[Collected data]

· · ·

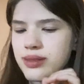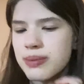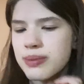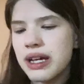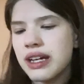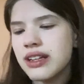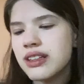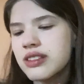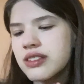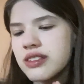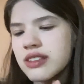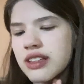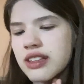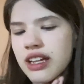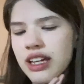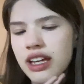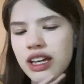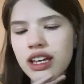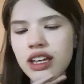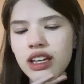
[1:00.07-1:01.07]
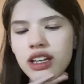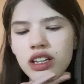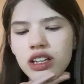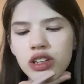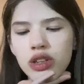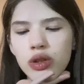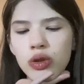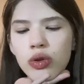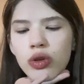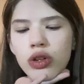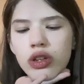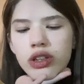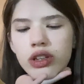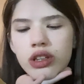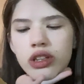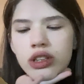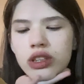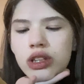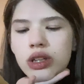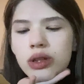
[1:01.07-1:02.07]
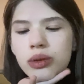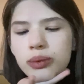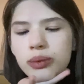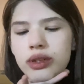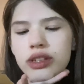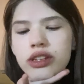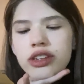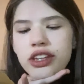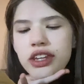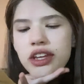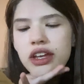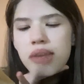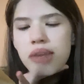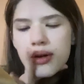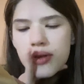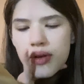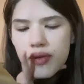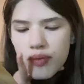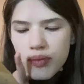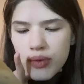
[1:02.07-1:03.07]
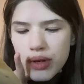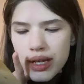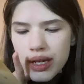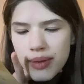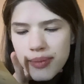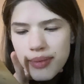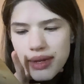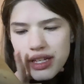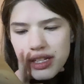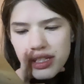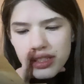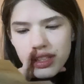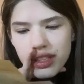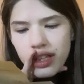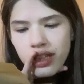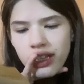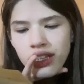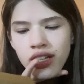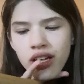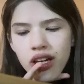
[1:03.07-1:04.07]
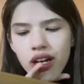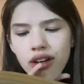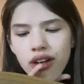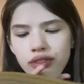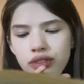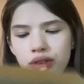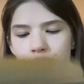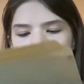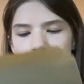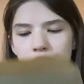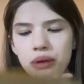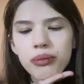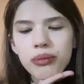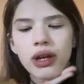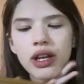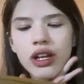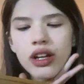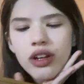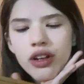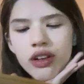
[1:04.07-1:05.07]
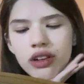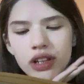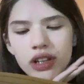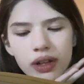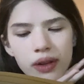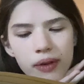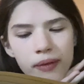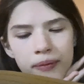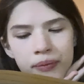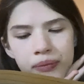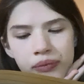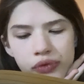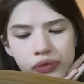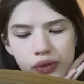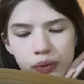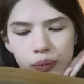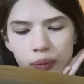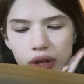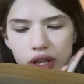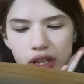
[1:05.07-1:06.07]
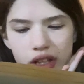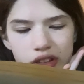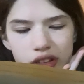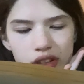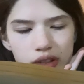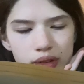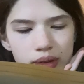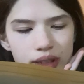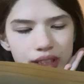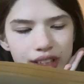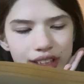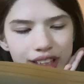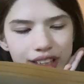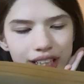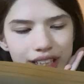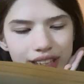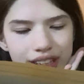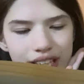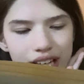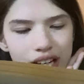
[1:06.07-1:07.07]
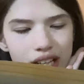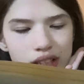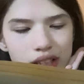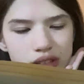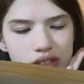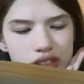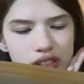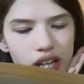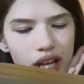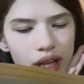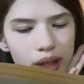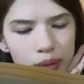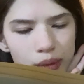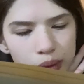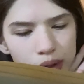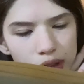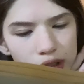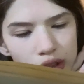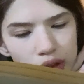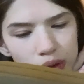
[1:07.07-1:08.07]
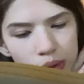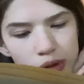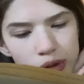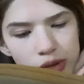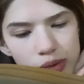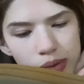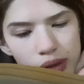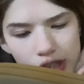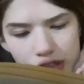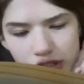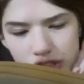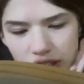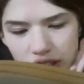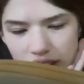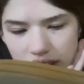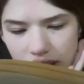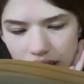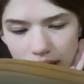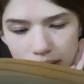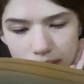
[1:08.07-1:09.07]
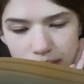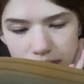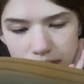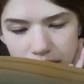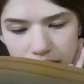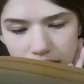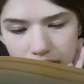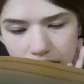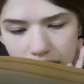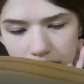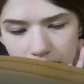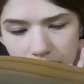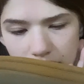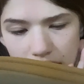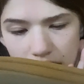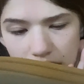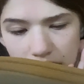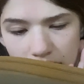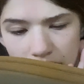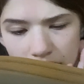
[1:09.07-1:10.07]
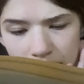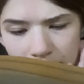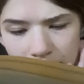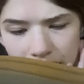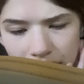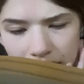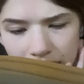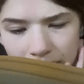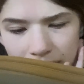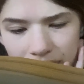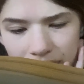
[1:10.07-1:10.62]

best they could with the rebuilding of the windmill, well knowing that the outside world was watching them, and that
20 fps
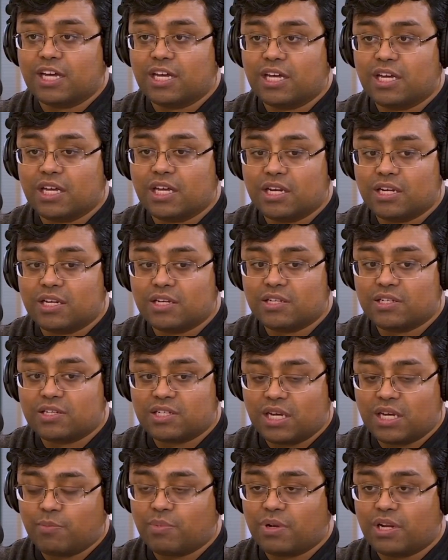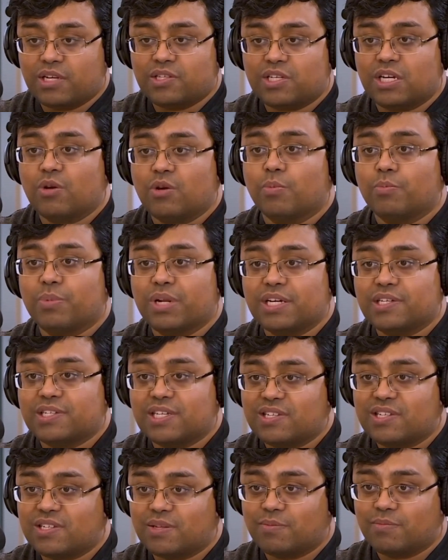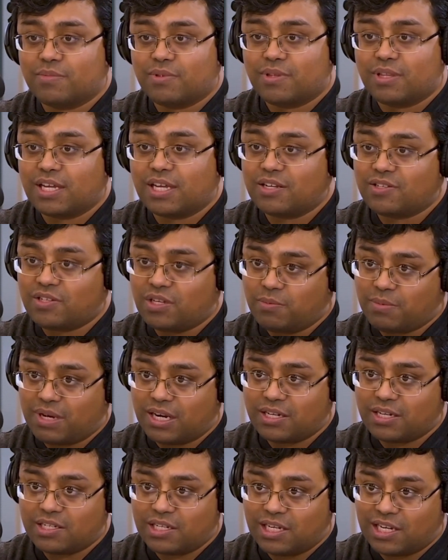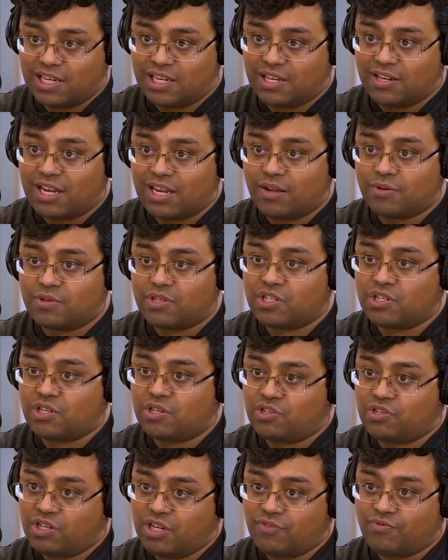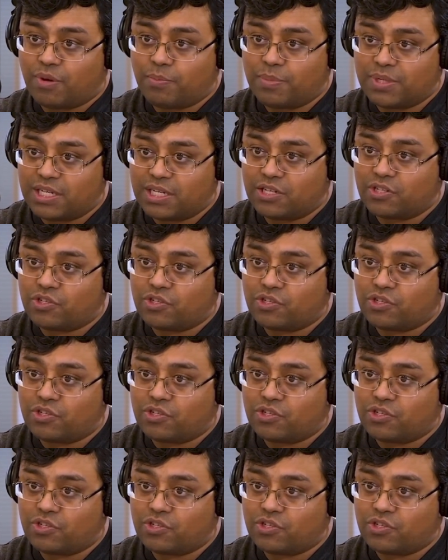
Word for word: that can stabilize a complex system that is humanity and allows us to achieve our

· · ·

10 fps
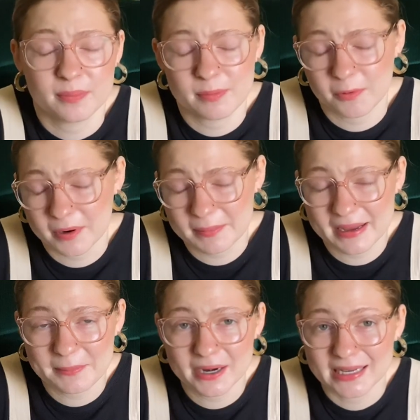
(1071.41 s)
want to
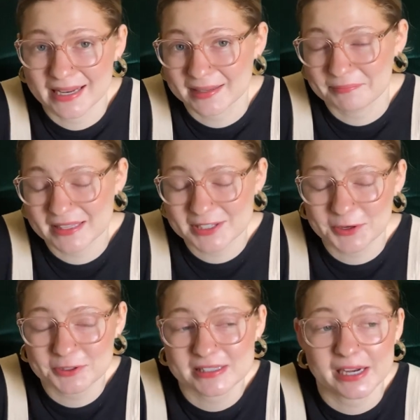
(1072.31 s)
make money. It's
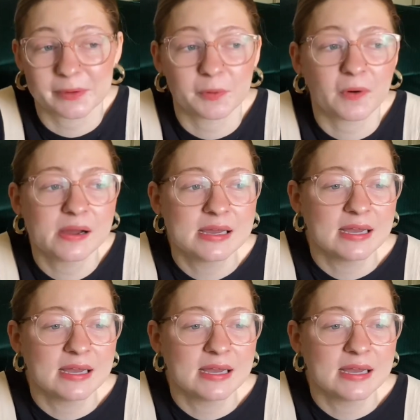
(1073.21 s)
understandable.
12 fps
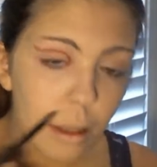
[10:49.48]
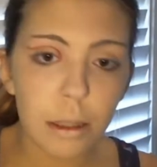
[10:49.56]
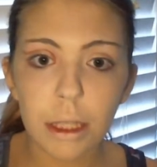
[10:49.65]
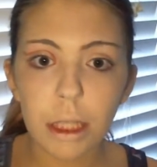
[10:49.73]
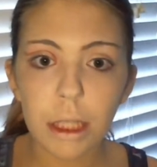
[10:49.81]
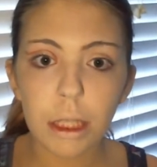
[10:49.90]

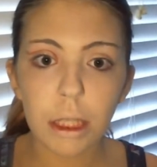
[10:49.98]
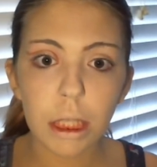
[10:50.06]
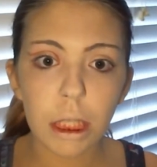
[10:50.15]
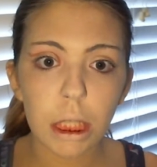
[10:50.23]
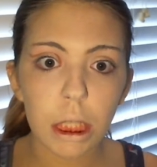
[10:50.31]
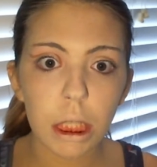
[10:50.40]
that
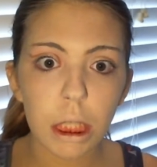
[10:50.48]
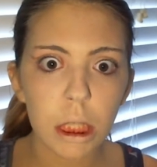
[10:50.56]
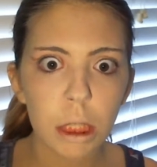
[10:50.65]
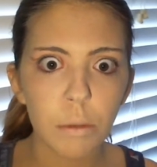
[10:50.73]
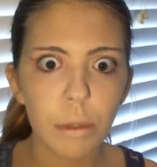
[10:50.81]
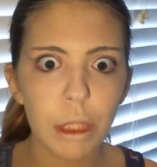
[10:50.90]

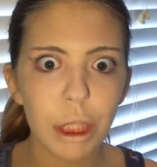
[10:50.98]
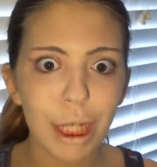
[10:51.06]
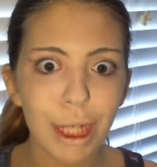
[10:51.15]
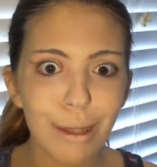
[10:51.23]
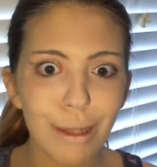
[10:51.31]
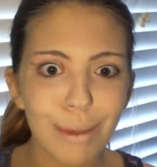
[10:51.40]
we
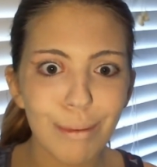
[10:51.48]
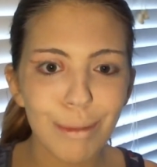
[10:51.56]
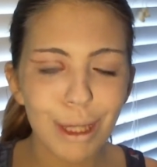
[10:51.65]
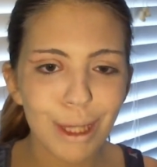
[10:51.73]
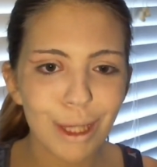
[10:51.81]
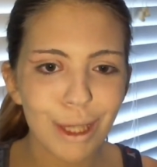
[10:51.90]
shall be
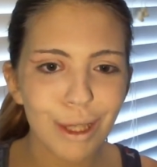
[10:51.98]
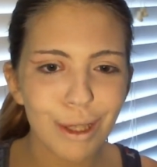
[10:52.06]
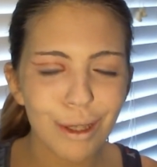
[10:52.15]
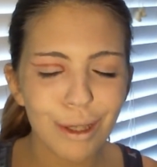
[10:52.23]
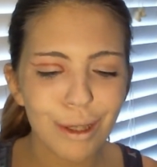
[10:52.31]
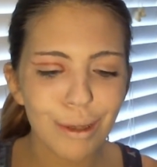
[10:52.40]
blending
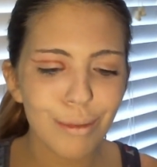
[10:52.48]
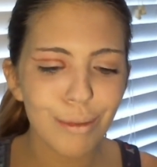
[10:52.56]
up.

· · ·

• **ABOUT THIS EXERCISE**:
Copy the lines above exactly, starting with the line that contains "[1:03.07-1:04.07]" and ending with the line that contains "Word for word: that", and leave out any pictures.

• **EXERCISE OUTPUT**:
[1:03.07-1:04.07]
[1:04.07-1:05.07]
[1:05.07-1:06.07]
[1:06.07-1:07.07]
[1:07.07-1:08.07]
[1:08.07-1:09.07]
[1:09.07-1:10.07]
[1:10.07-1:10.62]

best they could with the rebuilding of the windmill, well knowing that the outside world was watching them, and that
20 fps
Word for word: that can stabilize a complex system that is humanity and allows us to achieve our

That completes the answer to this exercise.